**** EXERCISE MATERIAL ****
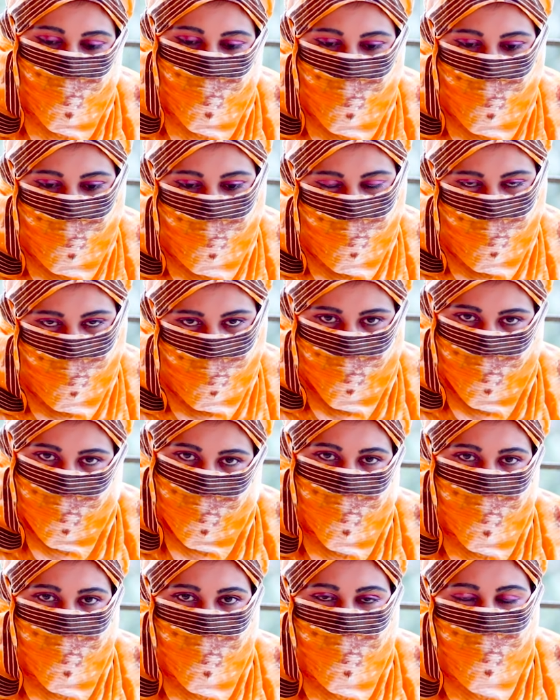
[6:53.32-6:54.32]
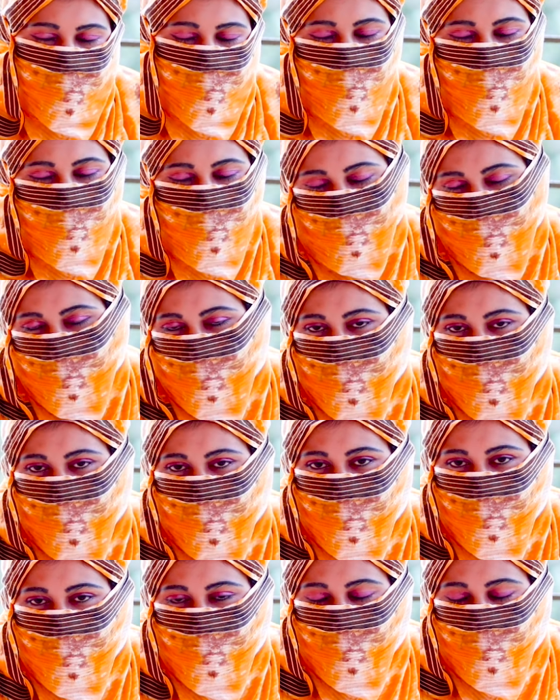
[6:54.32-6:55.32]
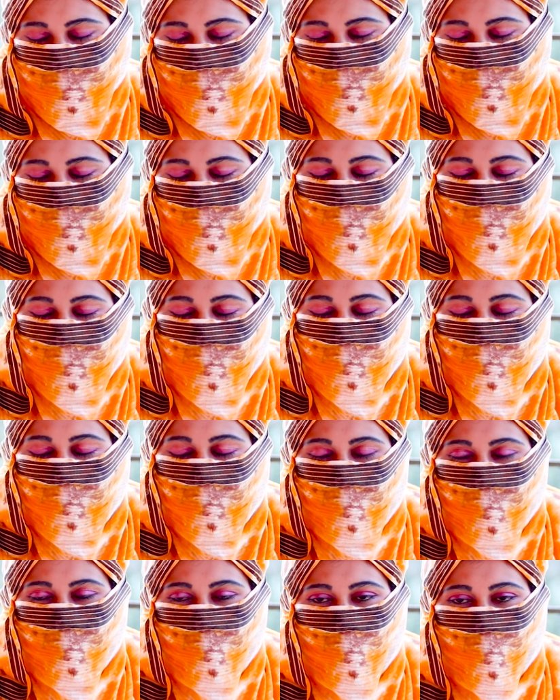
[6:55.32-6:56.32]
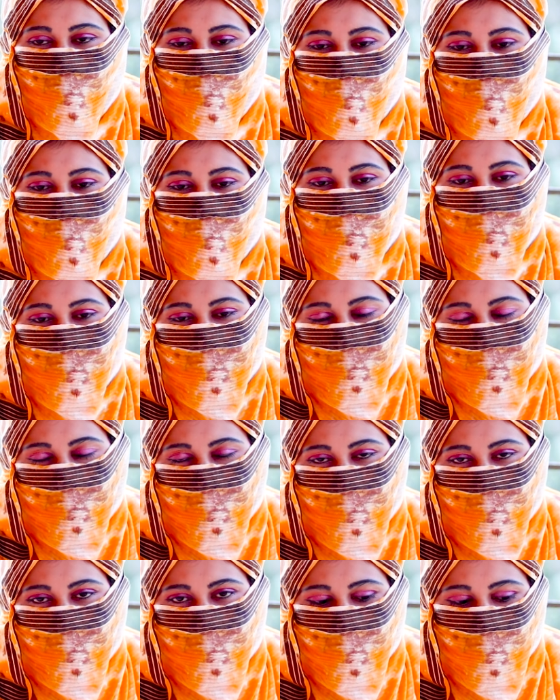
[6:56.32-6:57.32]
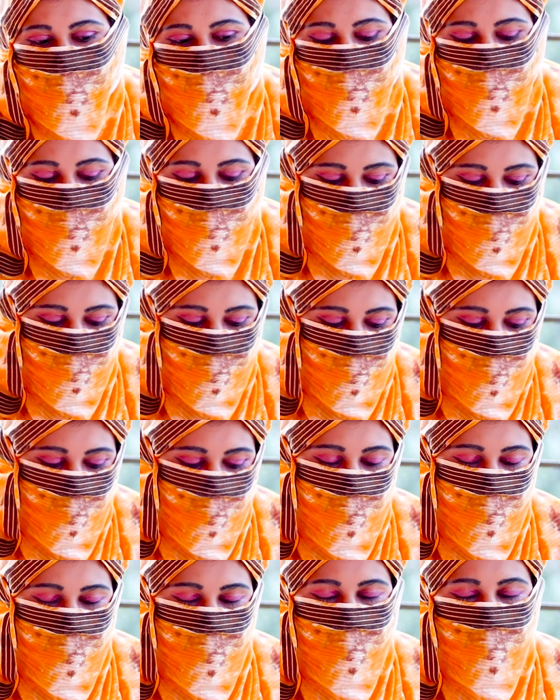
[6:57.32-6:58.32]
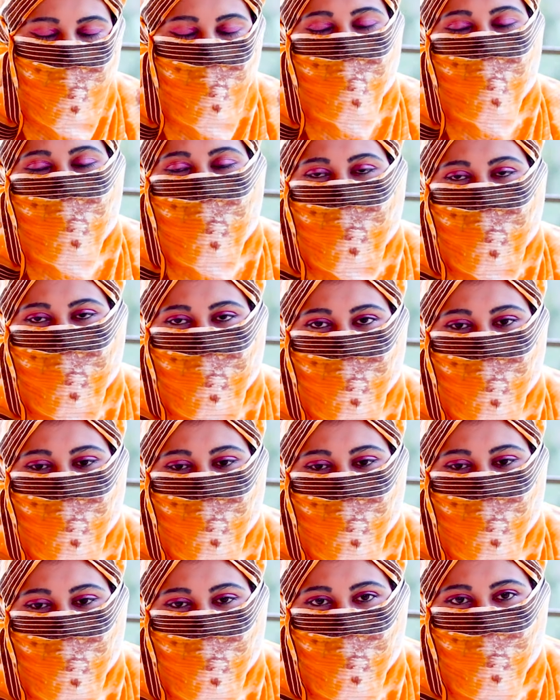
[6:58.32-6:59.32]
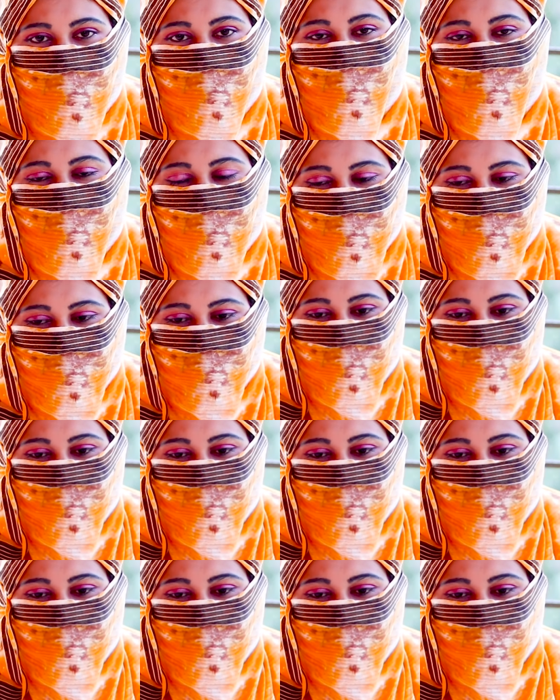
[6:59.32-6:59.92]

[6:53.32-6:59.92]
ডাকা থেকে কাজ ছাড়ে দিয়ে আমি আমার বাবার বাড়িতে থাকি ও আবার আমার বাবাকে ফোন দেয় মাকে ফোন দেয় আমাকে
****
# WHAT THE EXERCISE ASKS
Your answer must contain the full data, repeated exactly, without pictures.

# ANSWER TO THE PROBLEM
[6:53.32-6:54.32]
[6:54.32-6:55.32]
[6:55.32-6:56.32]
[6:56.32-6:57.32]
[6:57.32-6:58.32]
[6:58.32-6:59.32]
[6:59.32-6:59.92]

[6:53.32-6:59.92]
ডাকা থেকে কাজ ছাড়ে দিয়ে আমি আমার বাবার বাড়িতে থাকি ও আবার আমার বাবাকে ফোন দেয় মাকে ফোন দেয় আমাকে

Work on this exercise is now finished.